Listed records
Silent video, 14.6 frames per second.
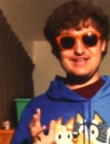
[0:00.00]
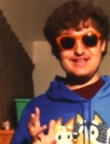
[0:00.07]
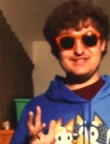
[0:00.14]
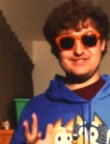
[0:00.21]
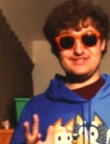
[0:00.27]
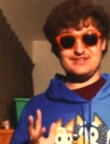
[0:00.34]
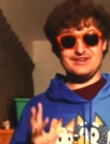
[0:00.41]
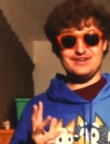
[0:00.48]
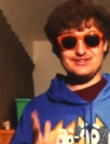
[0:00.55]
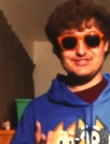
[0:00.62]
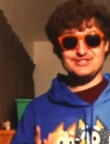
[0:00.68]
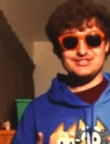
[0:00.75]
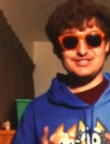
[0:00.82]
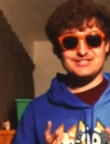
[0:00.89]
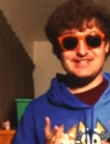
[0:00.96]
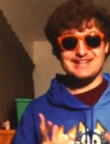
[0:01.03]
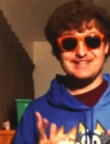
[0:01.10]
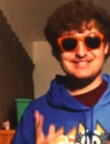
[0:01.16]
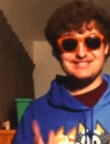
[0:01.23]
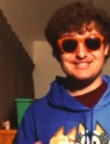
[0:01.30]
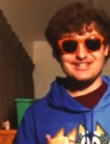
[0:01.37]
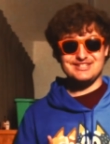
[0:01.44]
is also just, like,
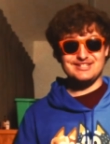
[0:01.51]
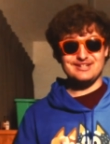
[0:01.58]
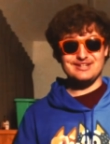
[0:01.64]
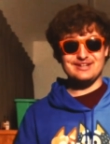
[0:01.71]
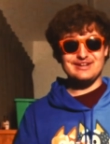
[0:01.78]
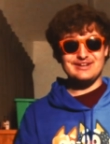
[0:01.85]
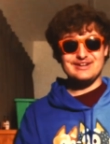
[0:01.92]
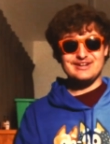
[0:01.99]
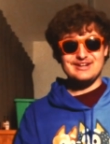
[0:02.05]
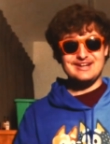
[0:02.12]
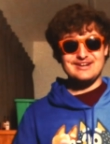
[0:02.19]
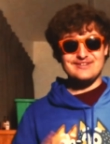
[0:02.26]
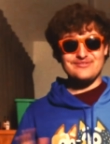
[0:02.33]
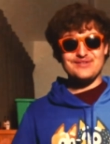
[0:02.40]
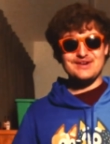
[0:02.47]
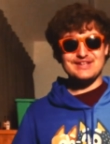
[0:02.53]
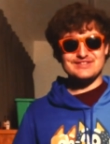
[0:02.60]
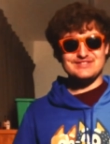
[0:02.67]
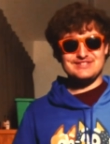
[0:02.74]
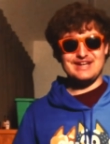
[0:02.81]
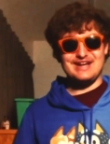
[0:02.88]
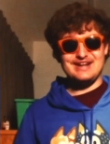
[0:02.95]
such a real
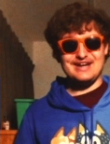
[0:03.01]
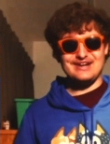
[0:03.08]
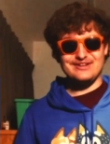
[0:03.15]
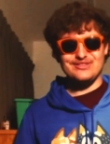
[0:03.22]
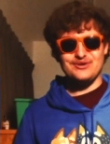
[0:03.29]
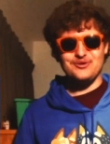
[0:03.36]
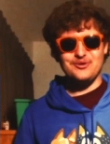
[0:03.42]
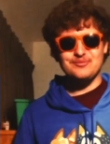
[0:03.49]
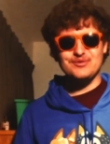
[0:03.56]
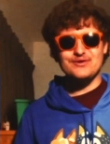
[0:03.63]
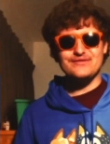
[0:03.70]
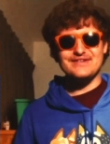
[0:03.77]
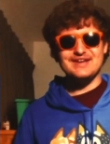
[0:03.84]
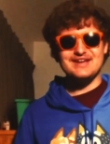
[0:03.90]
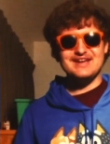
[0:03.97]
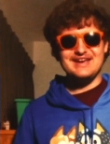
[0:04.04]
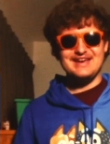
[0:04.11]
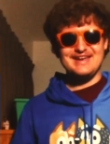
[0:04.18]
standout of the whole movie.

Required action
Reproduce everything above exactly, images excluded.

Response area
Silent video, 14.6 frames per second.
[0:00.00]
[0:00.07]
[0:00.14]
[0:00.21]
[0:00.27]
[0:00.34]
[0:00.41]
[0:00.48]
[0:00.55]
[0:00.62]
[0:00.68]
[0:00.75]
[0:00.82]
[0:00.89]
[0:00.96]
[0:01.03]
[0:01.10]
[0:01.16]
[0:01.23]
[0:01.30]
[0:01.37]
[0:01.44]
is also just, like,
[0:01.51]
[0:01.58]
[0:01.64]
[0:01.71]
[0:01.78]
[0:01.85]
[0:01.92]
[0:01.99]
[0:02.05]
[0:02.12]
[0:02.19]
[0:02.26]
[0:02.33]
[0:02.40]
[0:02.47]
[0:02.53]
[0:02.60]
[0:02.67]
[0:02.74]
[0:02.81]
[0:02.88]
[0:02.95]
such a real
[0:03.01]
[0:03.08]
[0:03.15]
[0:03.22]
[0:03.29]
[0:03.36]
[0:03.42]
[0:03.49]
[0:03.56]
[0:03.63]
[0:03.70]
[0:03.77]
[0:03.84]
[0:03.90]
[0:03.97]
[0:04.04]
[0:04.11]
[0:04.18]
standout of the whole movie.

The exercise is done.